On Sat, 07 Jul 2012 10:05:41 -0400, David Lamb <
dal...@cs.queensu.ca>
wrote:
>On 06/07/2012 5:50 AM, Rin Stowleigh wrote:
>> I don't think it affects Steam at all. You are not buying a copy of a
>> game through Steam, nor "downloading from a website". You are
>> subscribing to services offered by Steam.
>>
>> "All title, ownership rights and intellectual property rights in and
>> to the Software and any and all copies thereof are owned by Valve
>> and/or its licensors".
>>
>>
http://store.steampowered.com/subscriber_agreement/
>>
>> You can't be granted the right to resell something you never owned in
>> the first place, and even that is not a physical copy versus digital
>> download issue.
>
>If you read the article, it appears on the surface the EU decision
>overrides such contracts and those clauses become unenforceable.

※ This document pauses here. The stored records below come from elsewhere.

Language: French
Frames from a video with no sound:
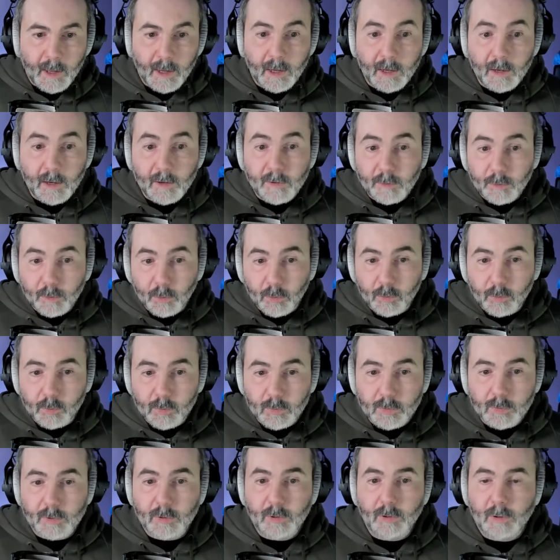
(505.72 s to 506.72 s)
Et
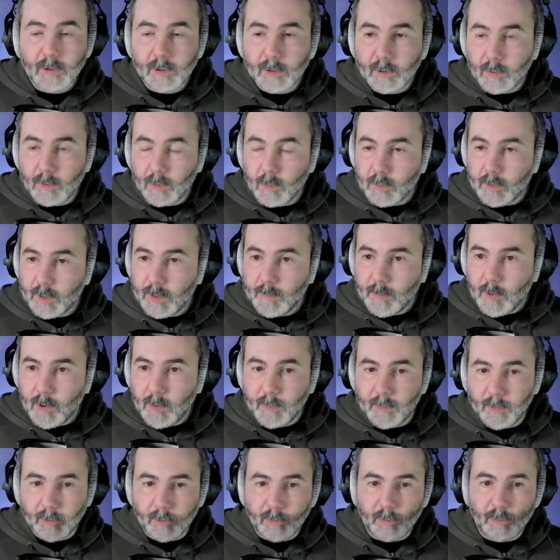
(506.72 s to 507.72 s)
surtout, on est
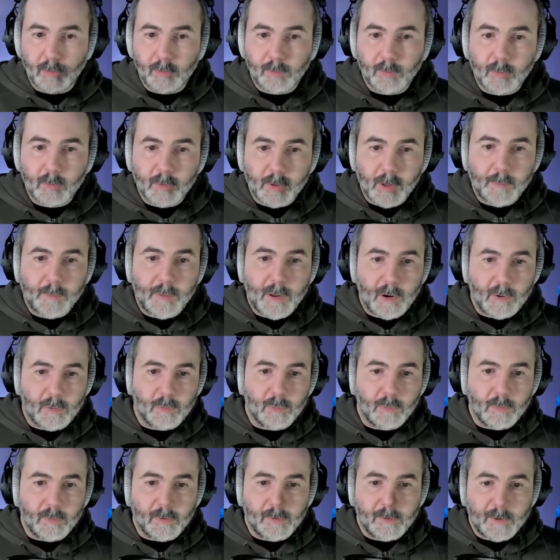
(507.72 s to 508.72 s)
membre de ce qu'on appelle
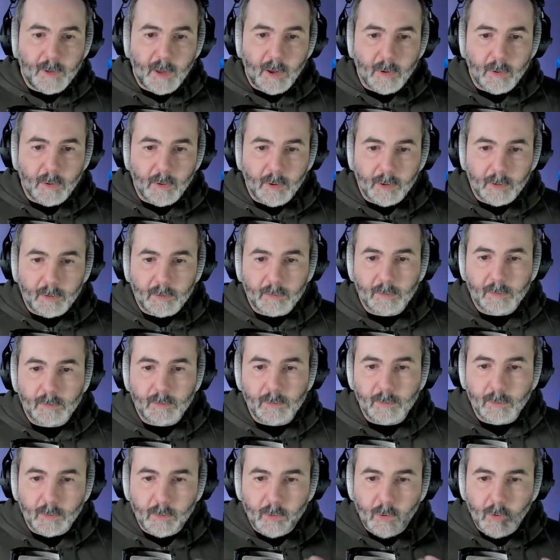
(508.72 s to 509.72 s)
une CAE, e,
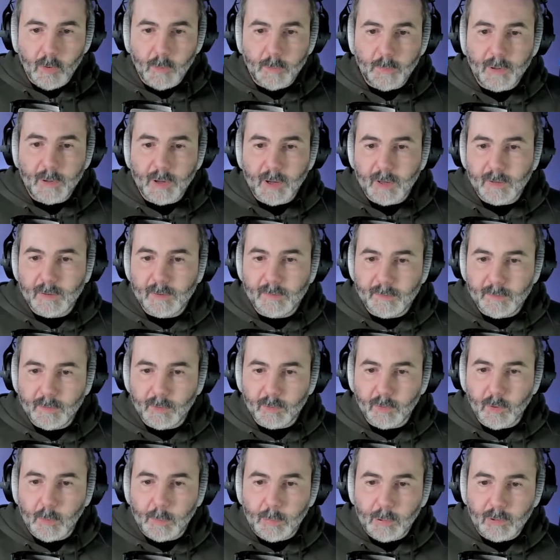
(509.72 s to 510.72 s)
une coopérative
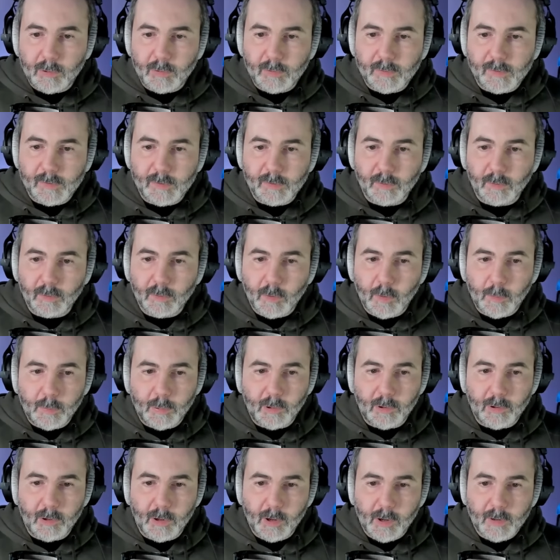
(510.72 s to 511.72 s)
d'entrepreneuses et
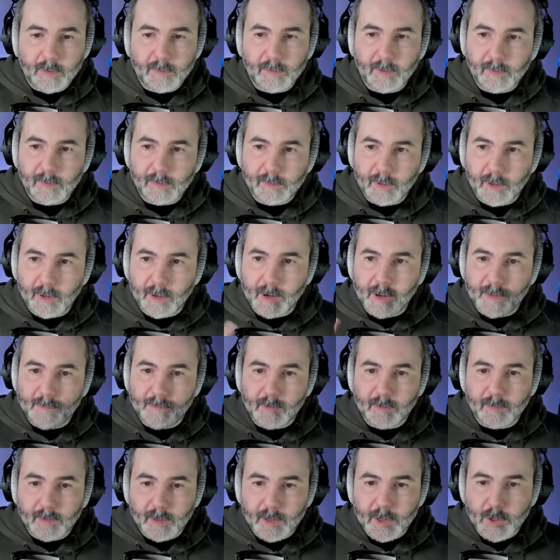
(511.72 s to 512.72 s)
d'entrepreneurs, ça, ça a un
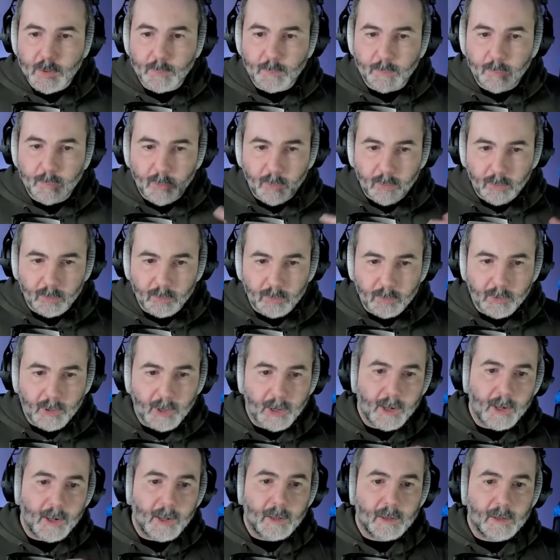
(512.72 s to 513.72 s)
avantage pour nous
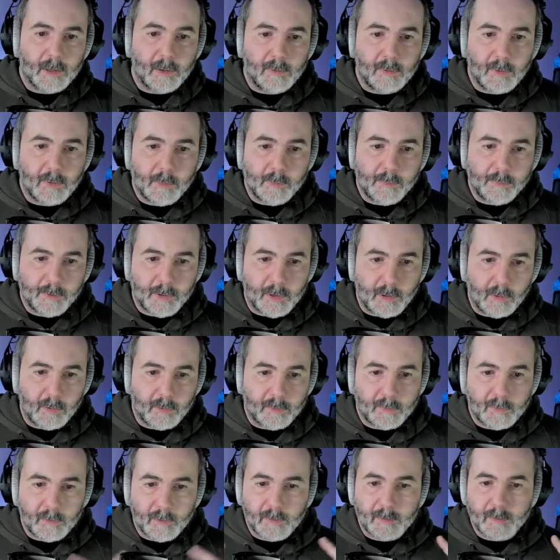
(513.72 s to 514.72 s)
qui sommes
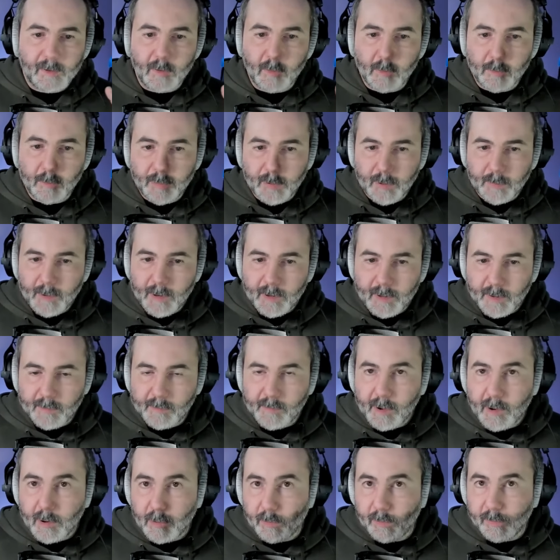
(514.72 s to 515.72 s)
freelance, c'est que ça nous permet
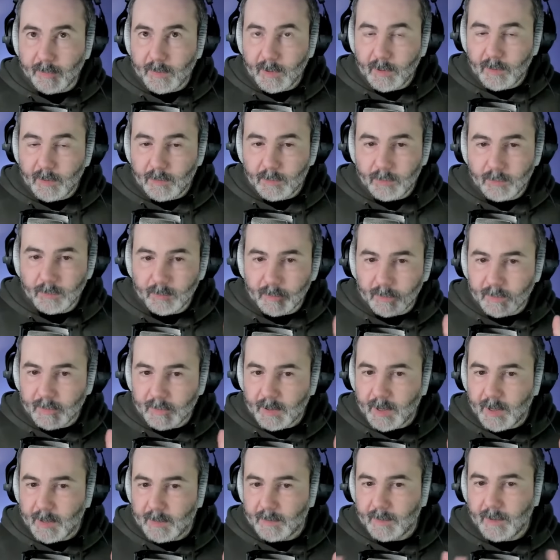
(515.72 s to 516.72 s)
d'avoir le statut
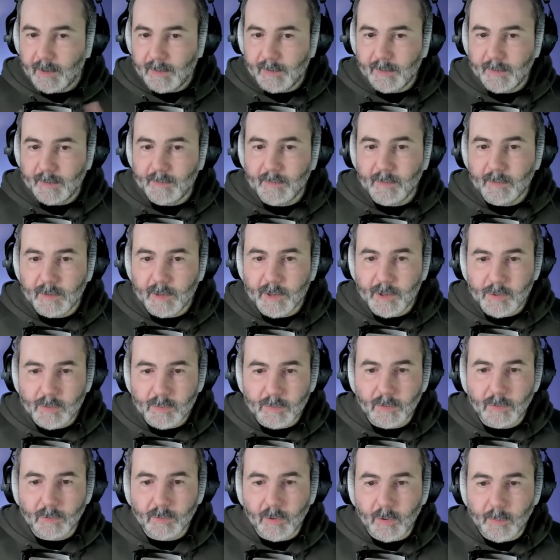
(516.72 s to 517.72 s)
très très avantageux
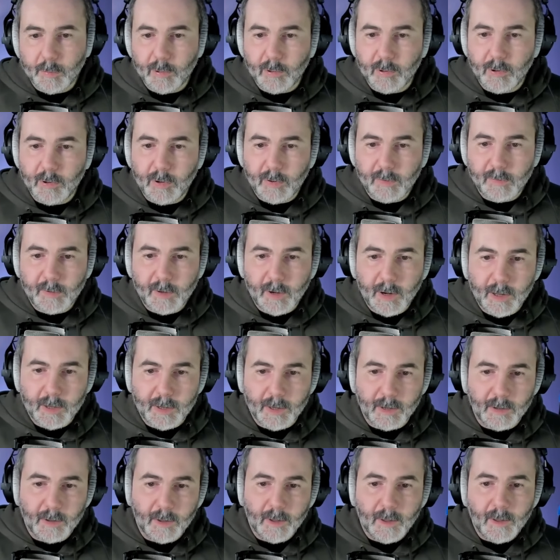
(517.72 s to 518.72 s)
d'entrepreneur
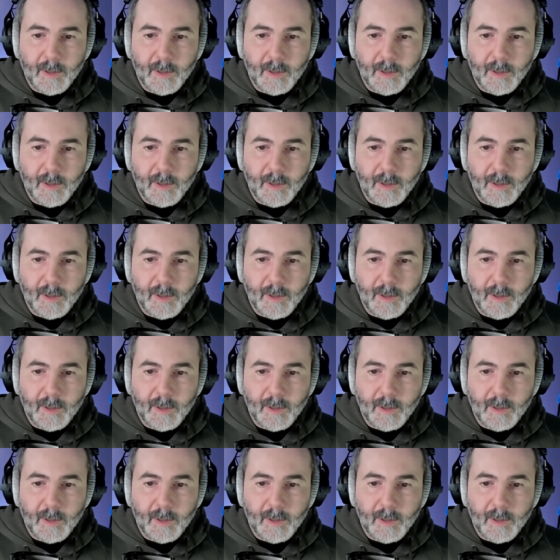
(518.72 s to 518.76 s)
salarié.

They can try all they want, but whether or not software is a product
to be owned or a service to be subscribed to is really defined by how
the vendor brings it to market and not legislation.
Worst case scenario, let's say I sell some software application as a
service with a fee of $10 per year. The EU says its not a service,
its a product and I have make ownership transferable. Fine, customer
is paid through the year so they "own it" going forward, even after
that first year. Like almost every application written in the last
several decades, that application most likely needs maintenance for it
to be useful, if nothing else to continue working as operating systems
evolve with service packs and security updates (this is assuming it
doesn't involve some sort of online connectivity, authentication to a
central server, etc like the majority of useful apps these days do).

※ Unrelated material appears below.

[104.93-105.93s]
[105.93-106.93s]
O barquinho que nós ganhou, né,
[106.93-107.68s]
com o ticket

Well, since Joe Customer *only* owns the product now, he is no longer
entitled to maintenance to ensure that program continues to work in
perpetuity. At some point the app will break and he's screwed. He
still owns it, but its worthless unlike when he first bought it.
Software "products" cannot be guaranteed to continue working without
either ongoing maintenance and support (which costs someone somewhere
something) or "hobbyist workarounds" such as sandboxing the OS
environment to work the way it did when the game was released. With
consoles, that type of environment configuration is probably out of
reach of most console owners.
For this fact alone, whether or not a software application is provided
as a sold product or licensed service is always going to be entirely
up to the vendor, because only they can construct and maintain the
business model that makes either type of model possible. Legislative
attempts to get in the way of that are probably just going to
backfire, as in the example I gave before of offering free DLC to the
initial registrant of the game.
Besides, if the EU tried to make all games resellable, they're in for
some serious backlash when everyone realizes that this contradicts
trends in DRM and things like limited activations, and that forcing a
software product resellable is paving the road to increase piracy
rather than curb it.
If nothing else, companies would just say "screw this" and pull out of
markets that make it a pain in the ass to do business in.